[Opening THE DATA section]

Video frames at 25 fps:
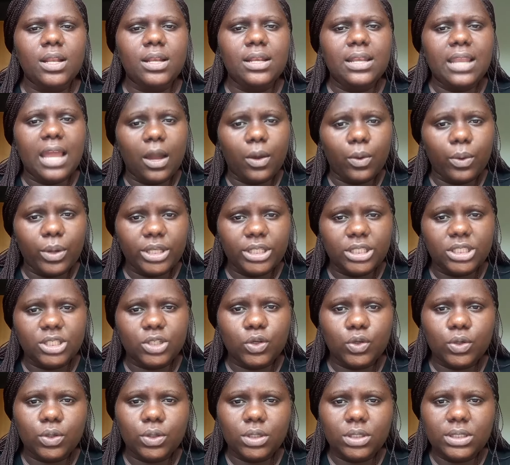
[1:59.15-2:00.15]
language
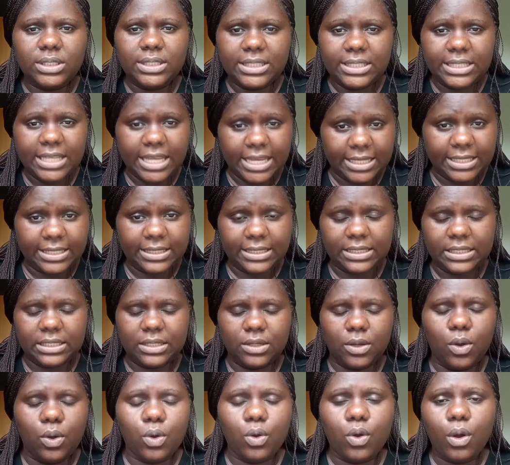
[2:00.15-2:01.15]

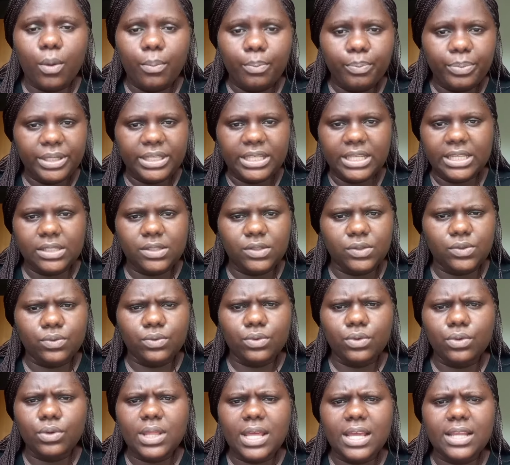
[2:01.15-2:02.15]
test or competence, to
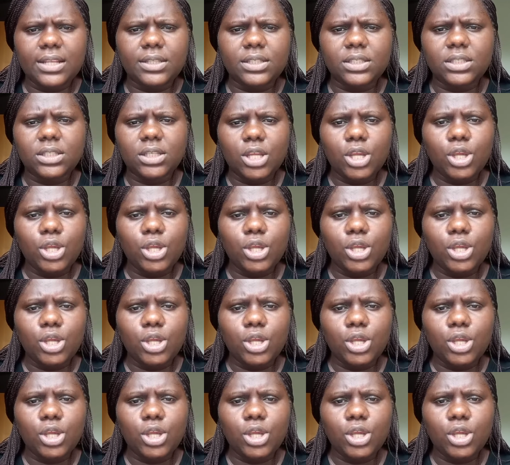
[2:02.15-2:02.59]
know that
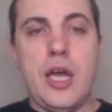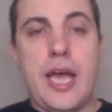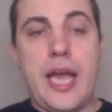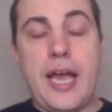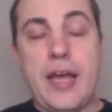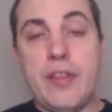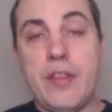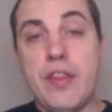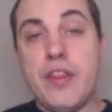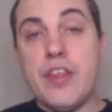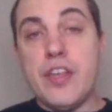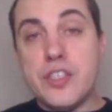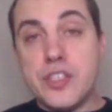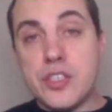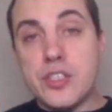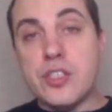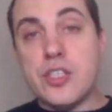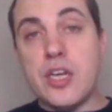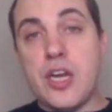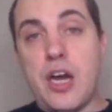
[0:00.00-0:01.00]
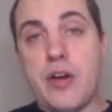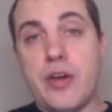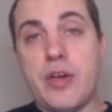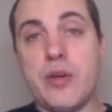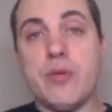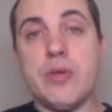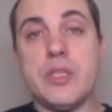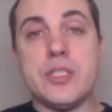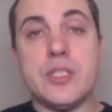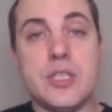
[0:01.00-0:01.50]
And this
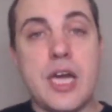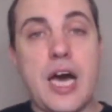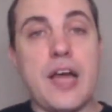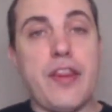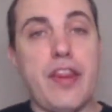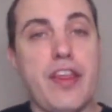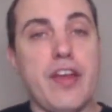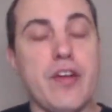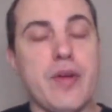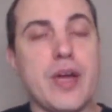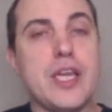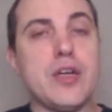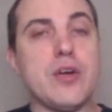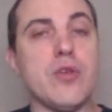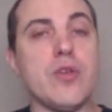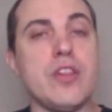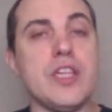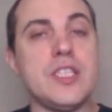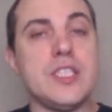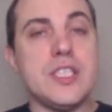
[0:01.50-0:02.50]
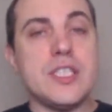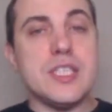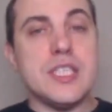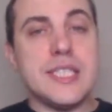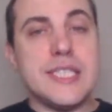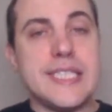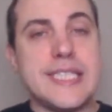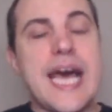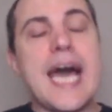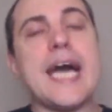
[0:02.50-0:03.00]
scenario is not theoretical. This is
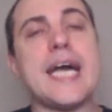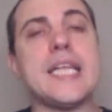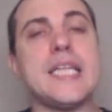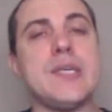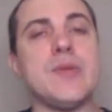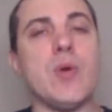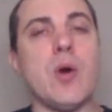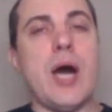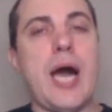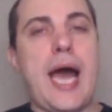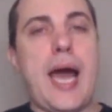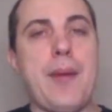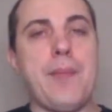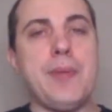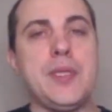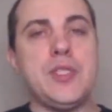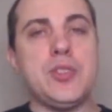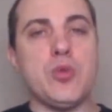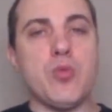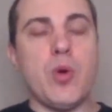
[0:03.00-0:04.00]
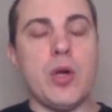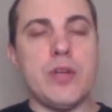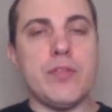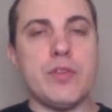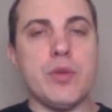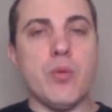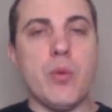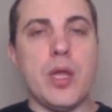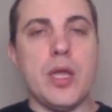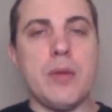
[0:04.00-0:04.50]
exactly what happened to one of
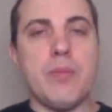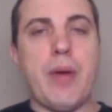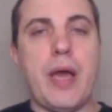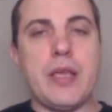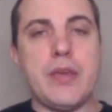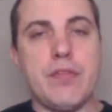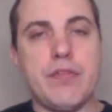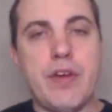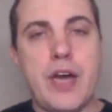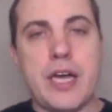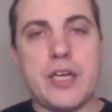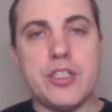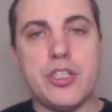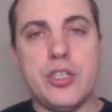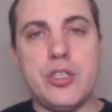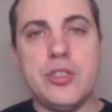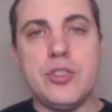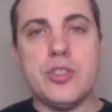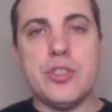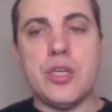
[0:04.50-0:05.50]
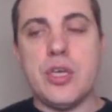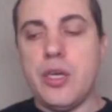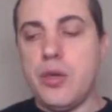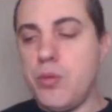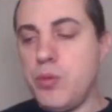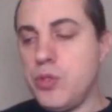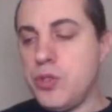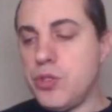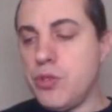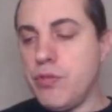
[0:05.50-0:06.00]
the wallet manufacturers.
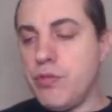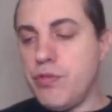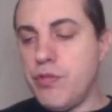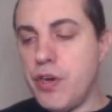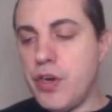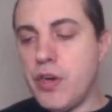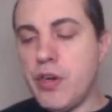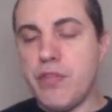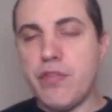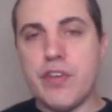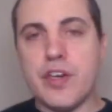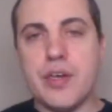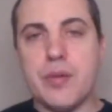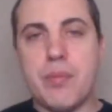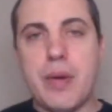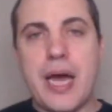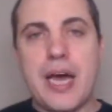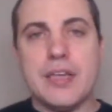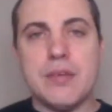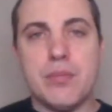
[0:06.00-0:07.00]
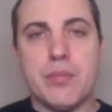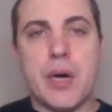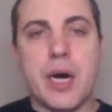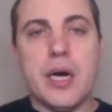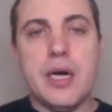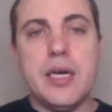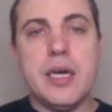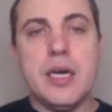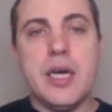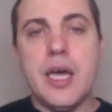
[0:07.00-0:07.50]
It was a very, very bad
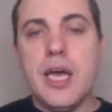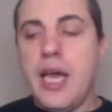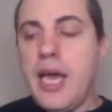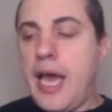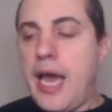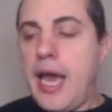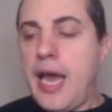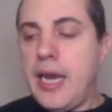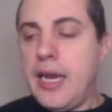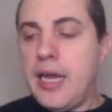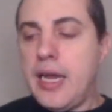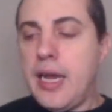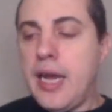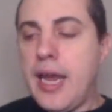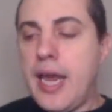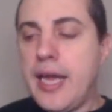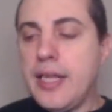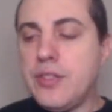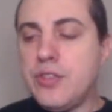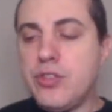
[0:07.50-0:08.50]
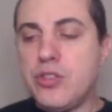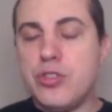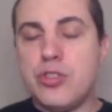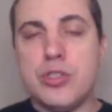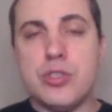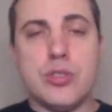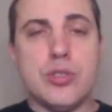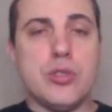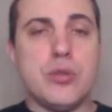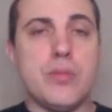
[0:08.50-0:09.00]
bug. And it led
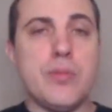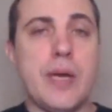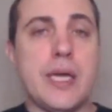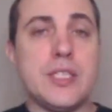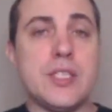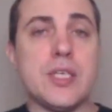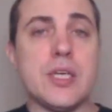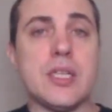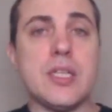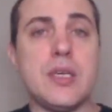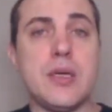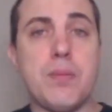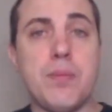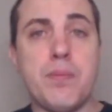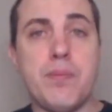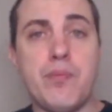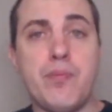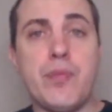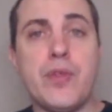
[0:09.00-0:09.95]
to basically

[Closing THE DATA section]

▶ **TASK OBJECTIVE**:
Please copy, exactly as written, the lines from the one that contains "[1:59.15-2:00.15]" through the end of the records, both ends included. Do not include the pictures.

▶ **TASK ANSWER**:
[1:59.15-2:00.15]
language
[2:00.15-2:01.15]

[2:01.15-2:02.15]
test or competence, to
[2:02.15-2:02.59]
know that
[0:00.00-0:01.00]
[0:01.00-0:01.50]
And this
[0:01.50-0:02.50]
[0:02.50-0:03.00]
scenario is not theoretical. This is
[0:03.00-0:04.00]
[0:04.00-0:04.50]
exactly what happened to one of
[0:04.50-0:05.50]
[0:05.50-0:06.00]
the wallet manufacturers.
[0:06.00-0:07.00]
[0:07.00-0:07.50]
It was a very, very bad
[0:07.50-0:08.50]
[0:08.50-0:09.00]
bug. And it led
[0:09.00-0:09.95]
to basically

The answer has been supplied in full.